The studies are anchored in the safe harbor of peer-reviewed research. The first set of studies established a solid correlation between social interactions and cognition. Researcher Bryan James, an epidemiologist with the Rush Alzheimer’s Disease Center, assessed the typical cognitive function and social interactivity of 1,140 seniors without dementia. He scored their social interactivity, then measured their rate of global cognitive decline over a twelve-year period. For the group that socialized the most, the rate of cognitive decline was 70 percent less than for those who socialized the least. Other researchers focused on specific types of cognition and found virtually the same thing.              

If you have social interactions that are positive—whether deep or momentary, with one person or dozens— benefits accrue.                                           

How exactly does the buoyant power of socialization work? Two main ways: it reduces stress, which helps maintain not only the body’s general health but specific aspects of the immune system, and it’s a workout for the brain.                                                                               

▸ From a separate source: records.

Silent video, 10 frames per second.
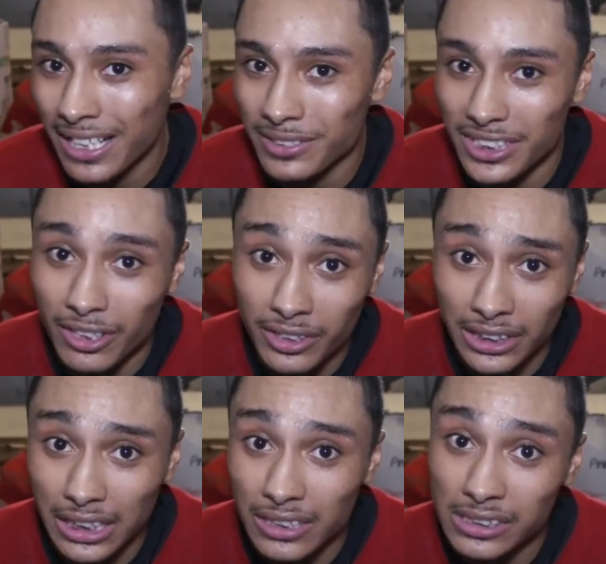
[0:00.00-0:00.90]
come to the Golden
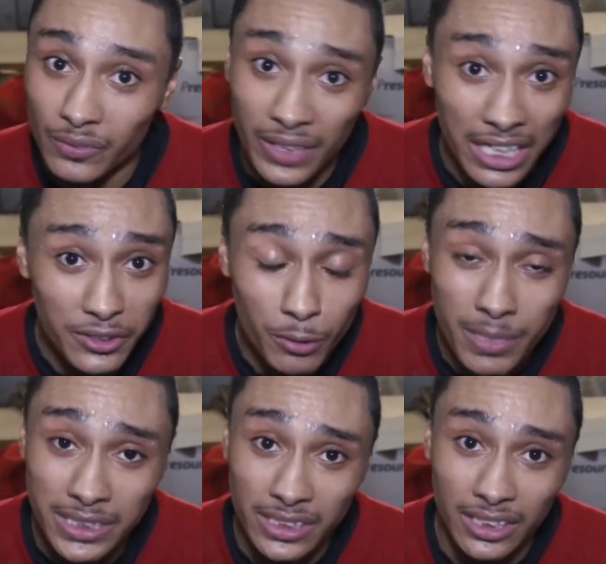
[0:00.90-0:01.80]
Gloves. If not, you can
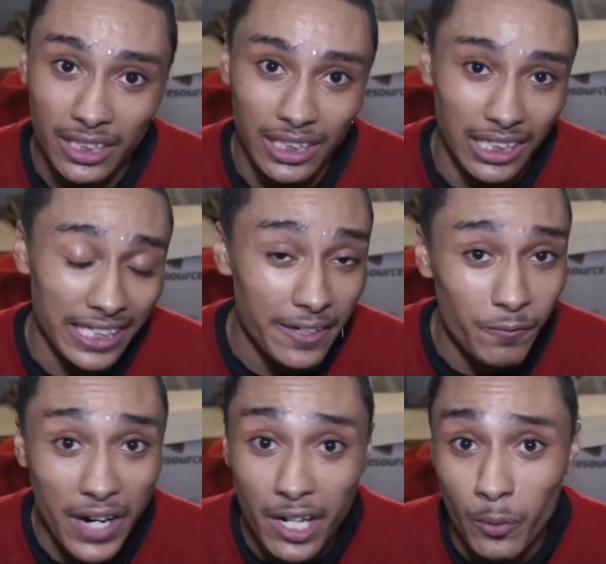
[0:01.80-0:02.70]
miss it. A lot of
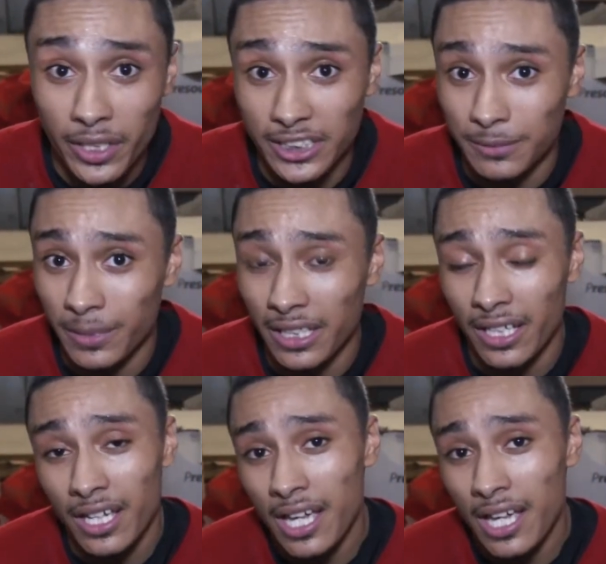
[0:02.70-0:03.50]
fireworks, man.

Social interactions are good for you because they take so much energy to maintain, consistently giving your brain a bona fide workout. Case in point is a clip from the movie When Harry Met Sally. The scene is where Sally (Meg Ryan) asks Harry (Billy Crystal) to come over for some major-league consolation: Sally’s ex has decided to marry someone else. Through tears and sobs and gobs of tissues, Sally tells Harry, “All this time, I’ve been saying that he didn’t want to get married. But the truth is, he didn’t want to marry me.” Harry, bless him, attempts his best lifeboat impression, although by now Sally is nearly drowning in a cocktail of saltwater and snot. “I’m difficult!” she blubbers. Harry counters thoughtfully: “Challenging.” Sally sobs, “I’m too structured, I’m completely closed off!” Harry shrugs: “But in a good way.”                                             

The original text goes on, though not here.